>>
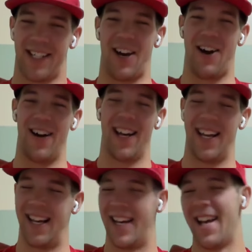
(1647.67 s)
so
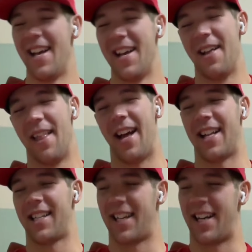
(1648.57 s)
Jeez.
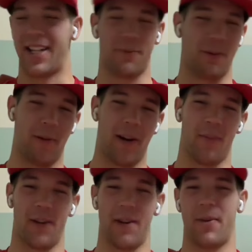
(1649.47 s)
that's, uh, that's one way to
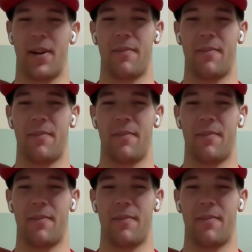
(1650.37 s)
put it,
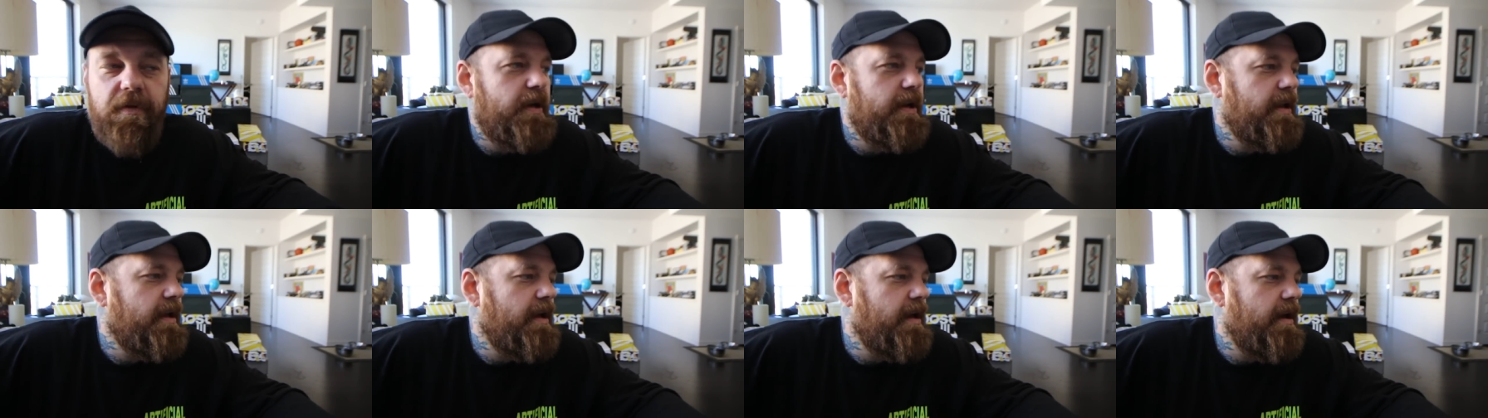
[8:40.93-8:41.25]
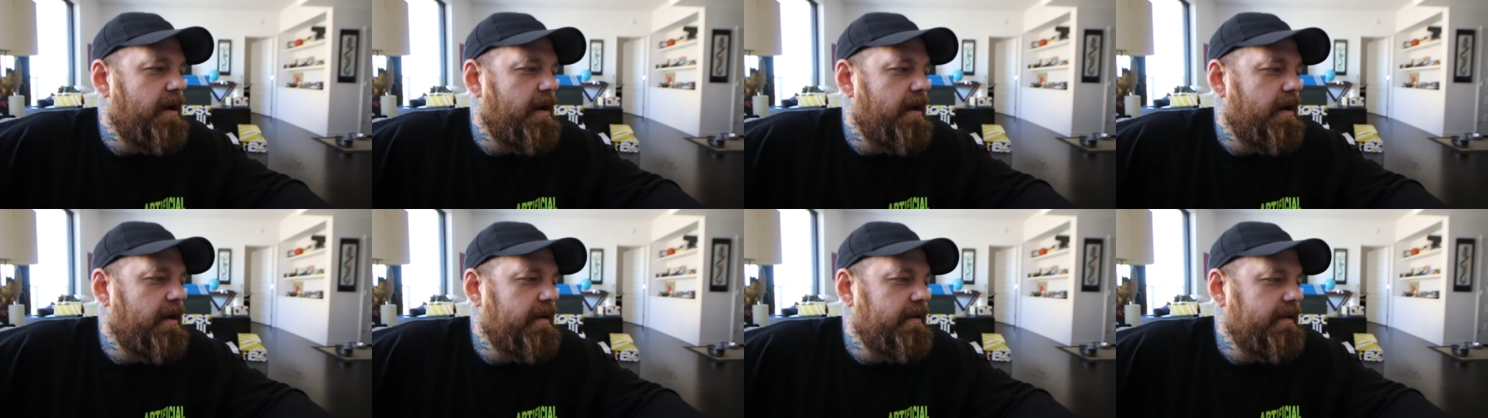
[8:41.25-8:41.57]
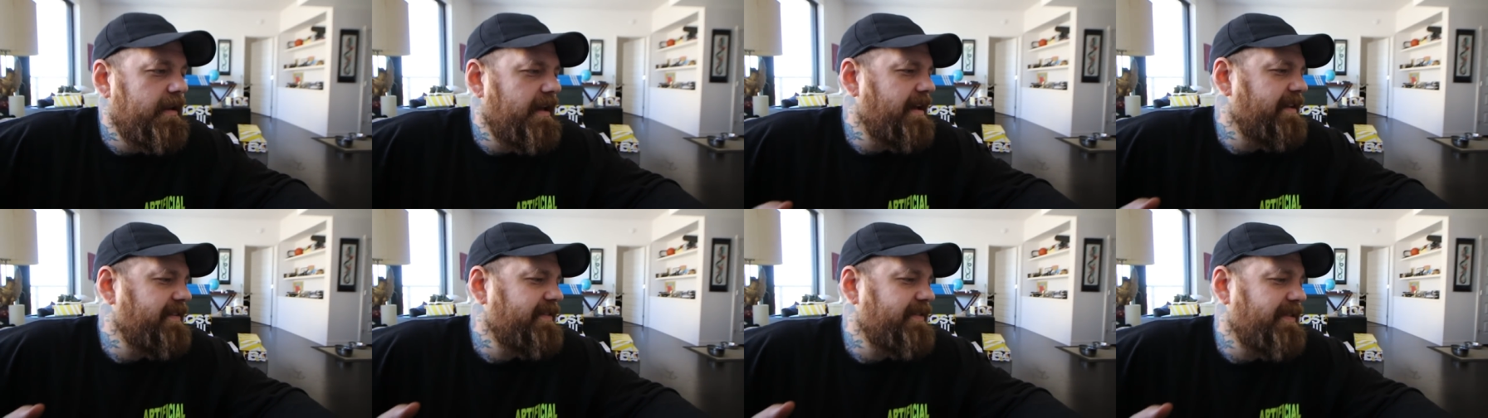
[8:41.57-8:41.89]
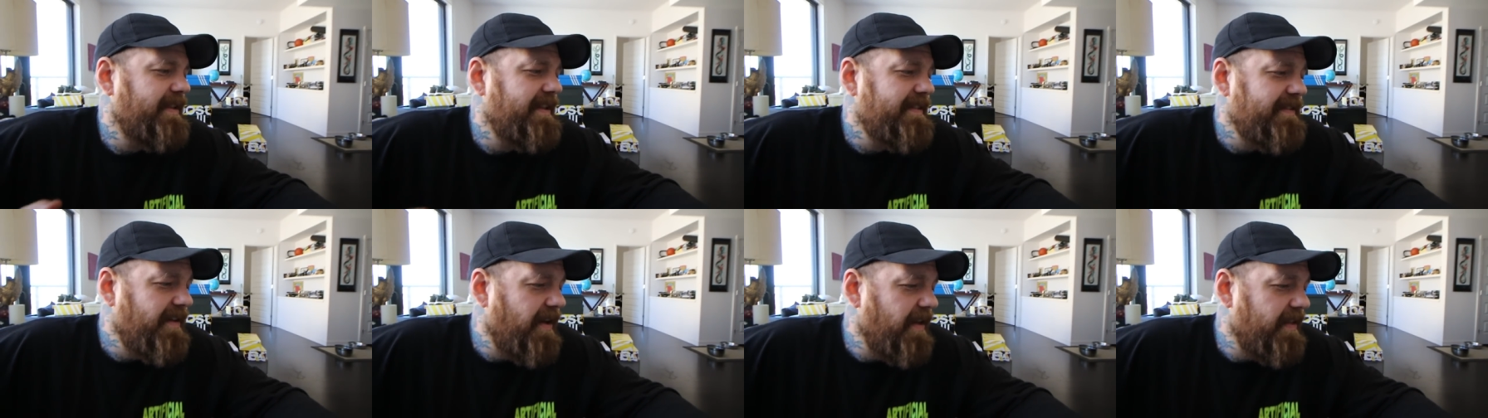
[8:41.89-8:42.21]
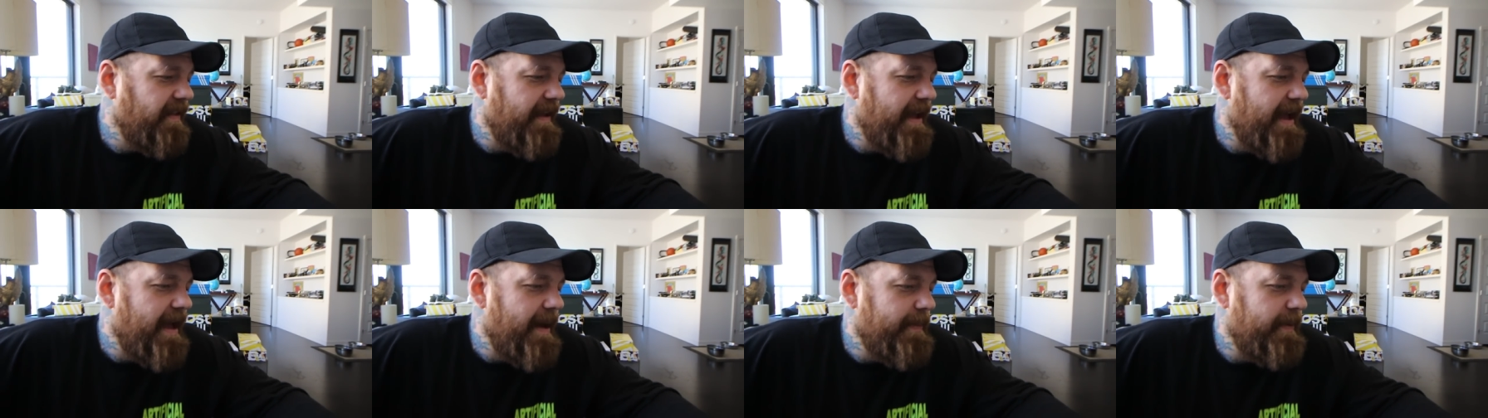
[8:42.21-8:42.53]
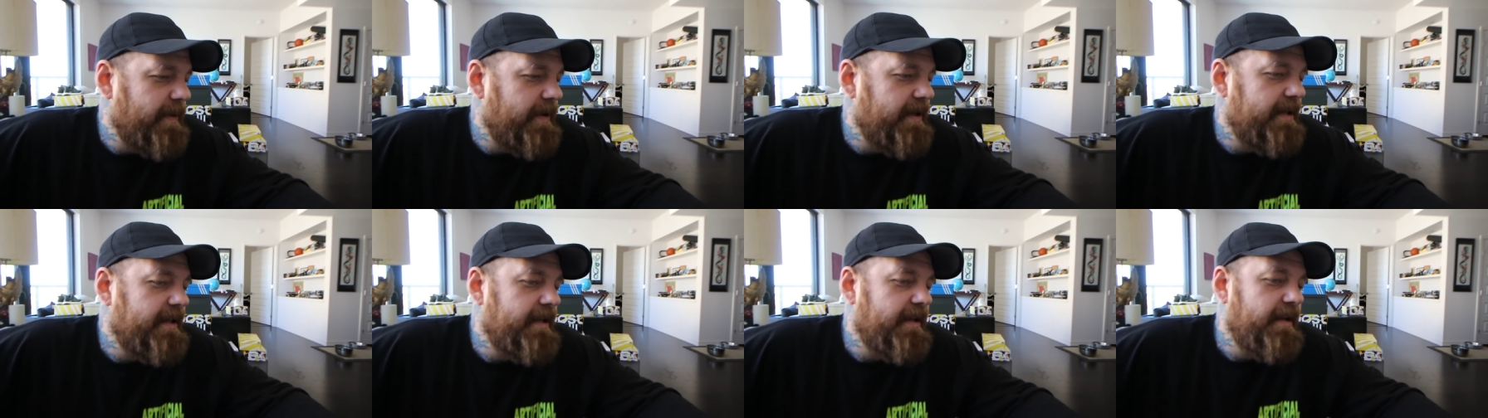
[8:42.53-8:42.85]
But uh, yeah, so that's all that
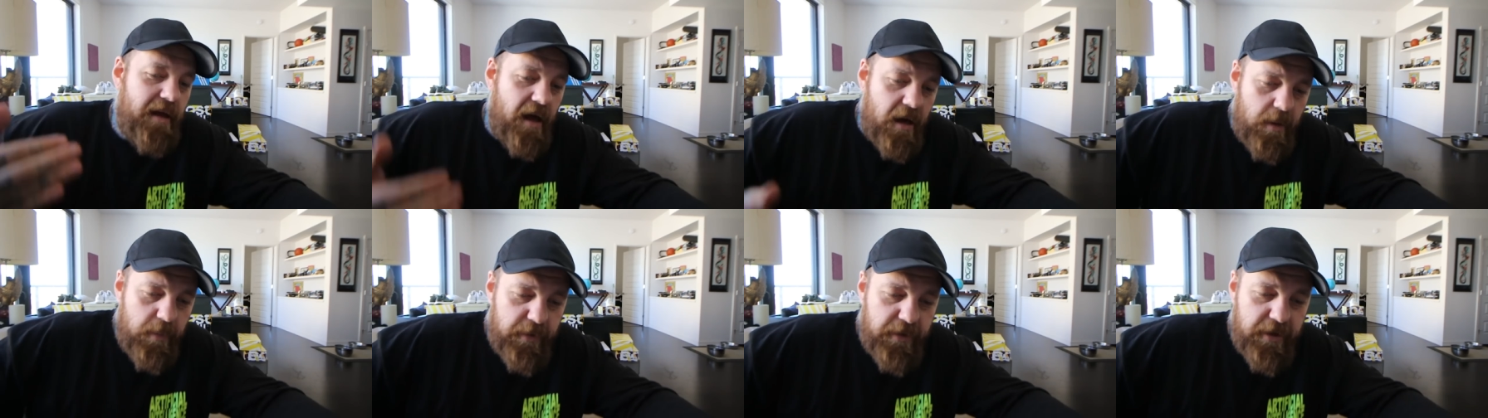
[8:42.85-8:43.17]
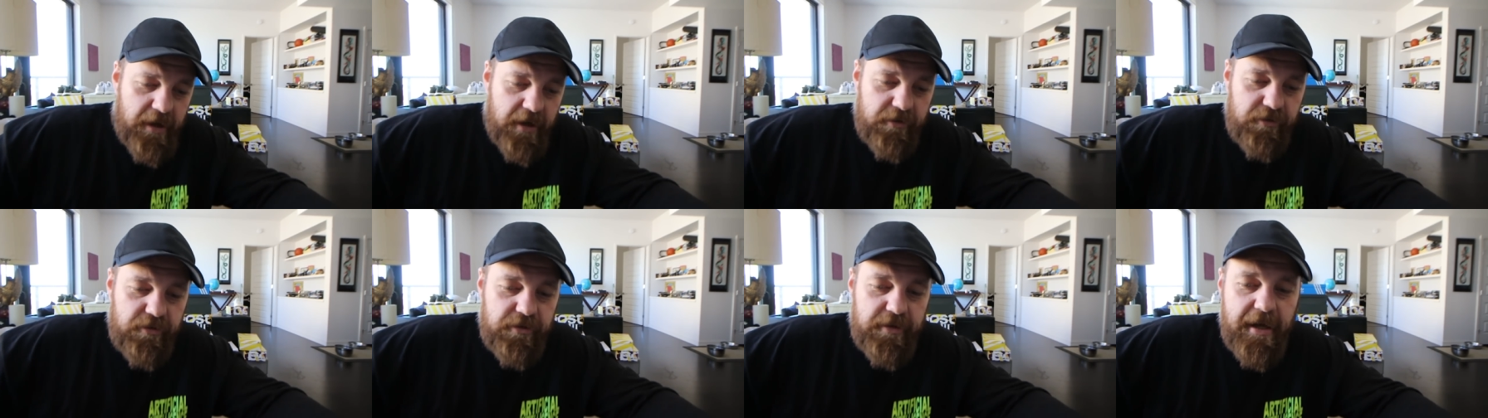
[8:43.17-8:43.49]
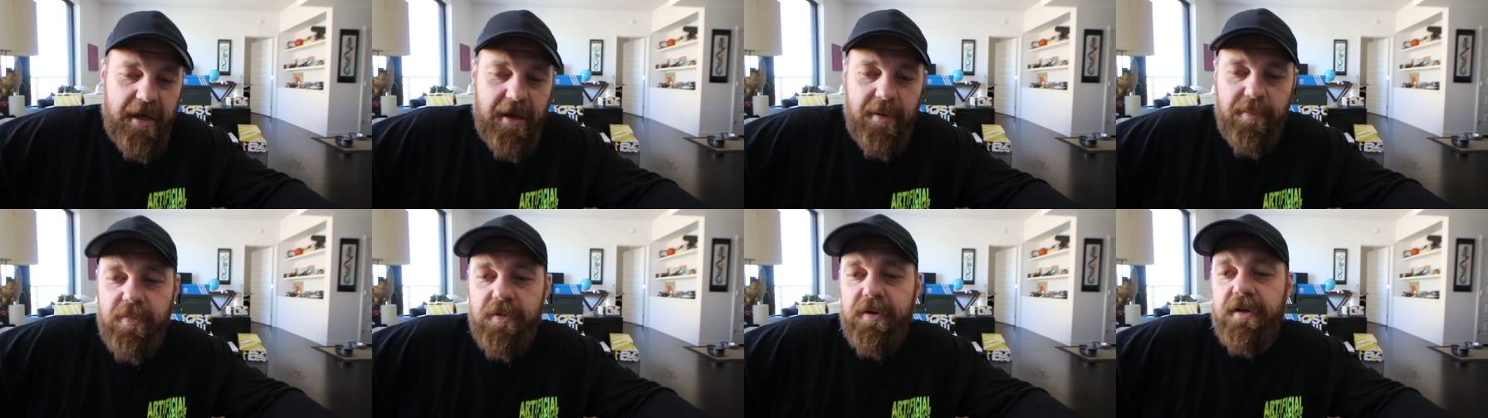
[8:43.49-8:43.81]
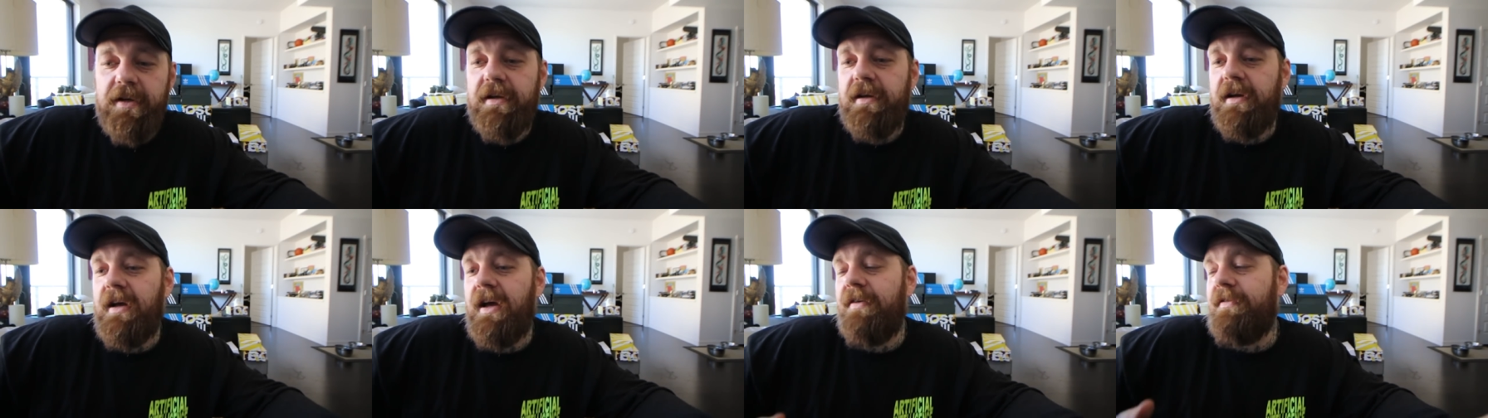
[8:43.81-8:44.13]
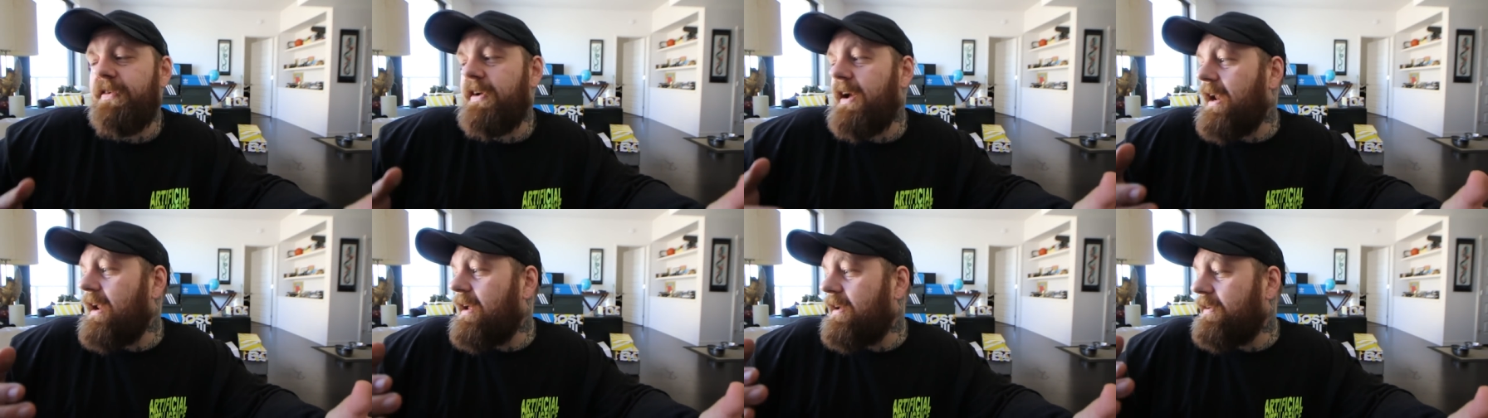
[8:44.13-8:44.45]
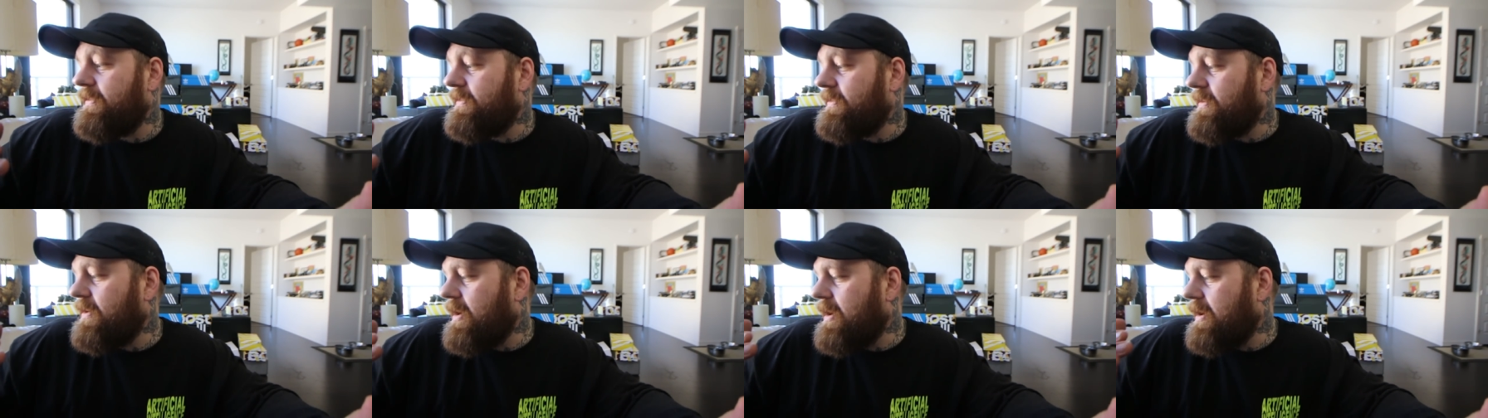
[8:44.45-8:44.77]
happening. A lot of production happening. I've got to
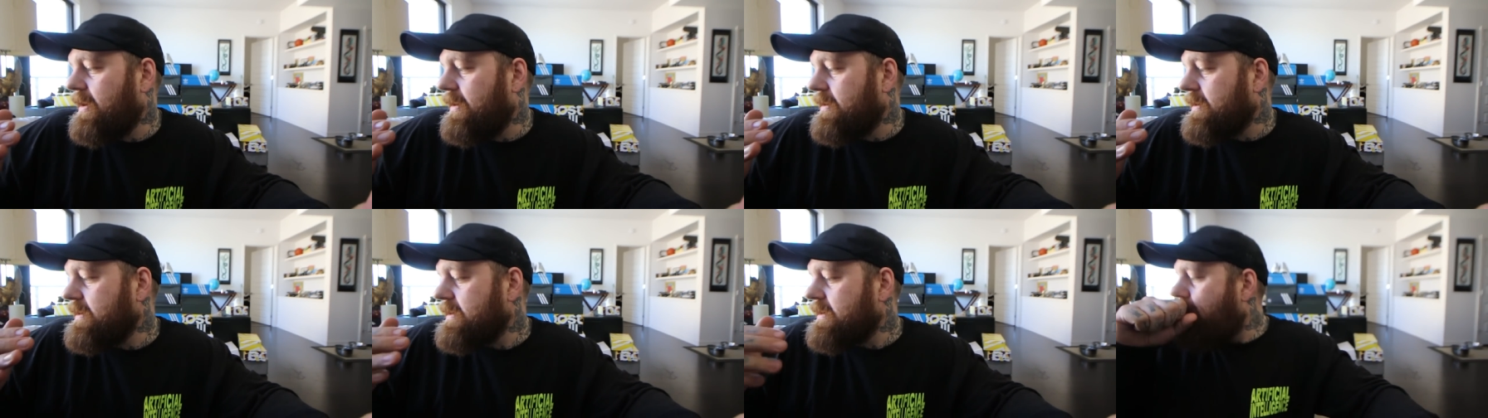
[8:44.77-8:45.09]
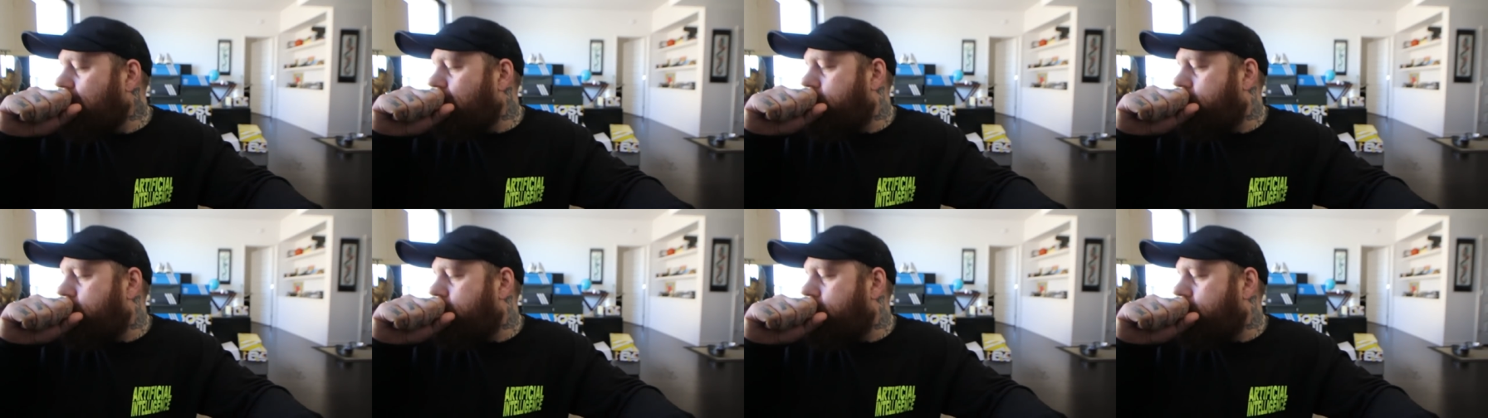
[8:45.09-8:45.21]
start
<<
**Task to complete**
With the line containing "[8:43.49-8:43.81]" as the first line and the last line of the listing as the final one, reproduce that span exactly, without pictures.

**Result of this exercise**
[8:43.49-8:43.81]
[8:43.81-8:44.13]
[8:44.13-8:44.45]
[8:44.45-8:44.77]
happening. A lot of production happening. I've got to
[8:44.77-8:45.09]
[8:45.09-8:45.21]
start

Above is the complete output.